What you are asked to do: Of all the entries below, only the lines from the one with "Silent video, 25 frames per second." up to and including the one with "Transcript: I think" are to be duplicated exactly.

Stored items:

• • • •

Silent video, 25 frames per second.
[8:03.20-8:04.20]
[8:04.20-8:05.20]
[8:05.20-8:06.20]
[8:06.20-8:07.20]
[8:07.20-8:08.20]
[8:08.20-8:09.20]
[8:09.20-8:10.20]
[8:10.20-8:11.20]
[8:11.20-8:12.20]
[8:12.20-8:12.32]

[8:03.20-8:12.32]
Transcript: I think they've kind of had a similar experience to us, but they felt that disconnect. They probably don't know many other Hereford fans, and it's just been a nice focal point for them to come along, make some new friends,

• • • •

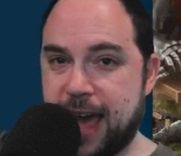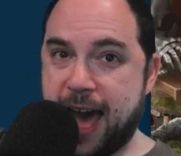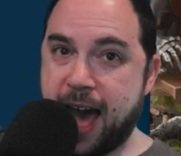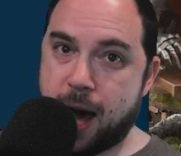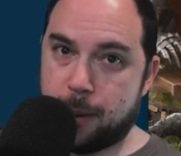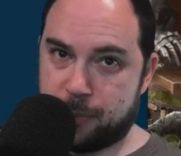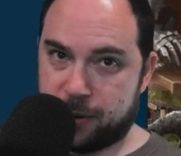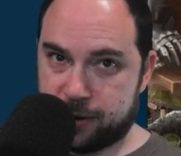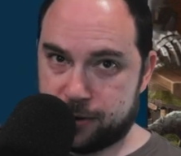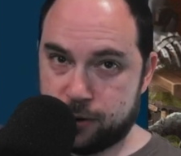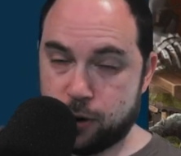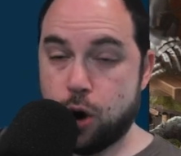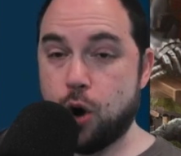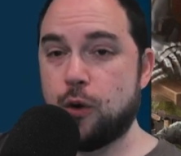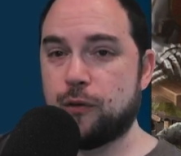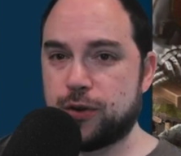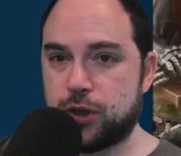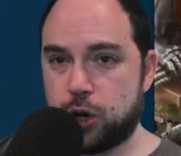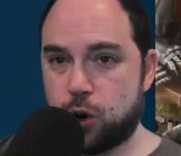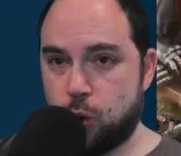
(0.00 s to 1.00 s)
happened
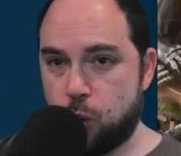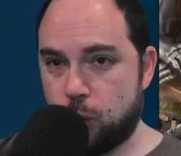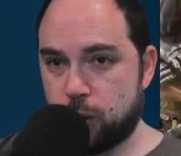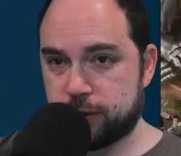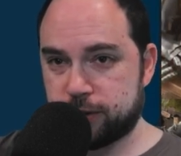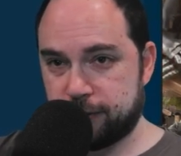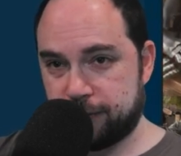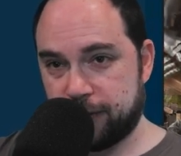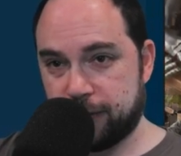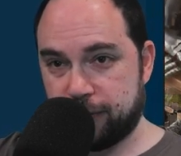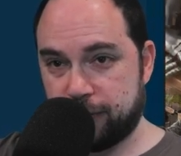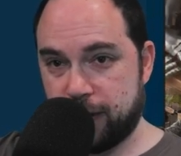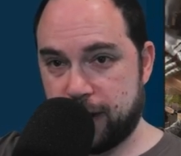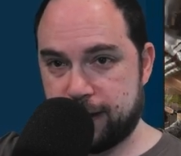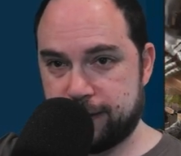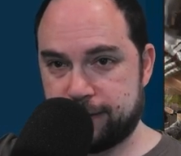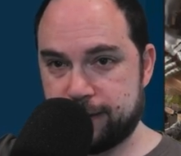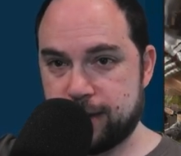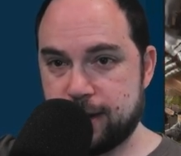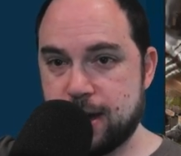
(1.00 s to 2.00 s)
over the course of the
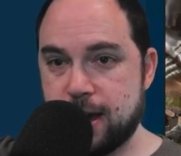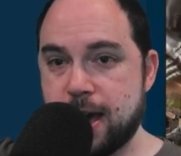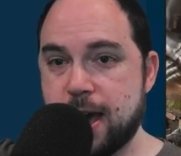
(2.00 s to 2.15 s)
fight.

• • • •

Expected answer:
Silent video, 25 frames per second.
[8:03.20-8:04.20]
[8:04.20-8:05.20]
[8:05.20-8:06.20]
[8:06.20-8:07.20]
[8:07.20-8:08.20]
[8:08.20-8:09.20]
[8:09.20-8:10.20]
[8:10.20-8:11.20]
[8:11.20-8:12.20]
[8:12.20-8:12.32]

[8:03.20-8:12.32]
Transcript: I think they've kind of had a similar experience to us, but they felt that disconnect. They probably don't know many other Hereford fans, and it's just been a nice focal point for them to come along, make some new friends,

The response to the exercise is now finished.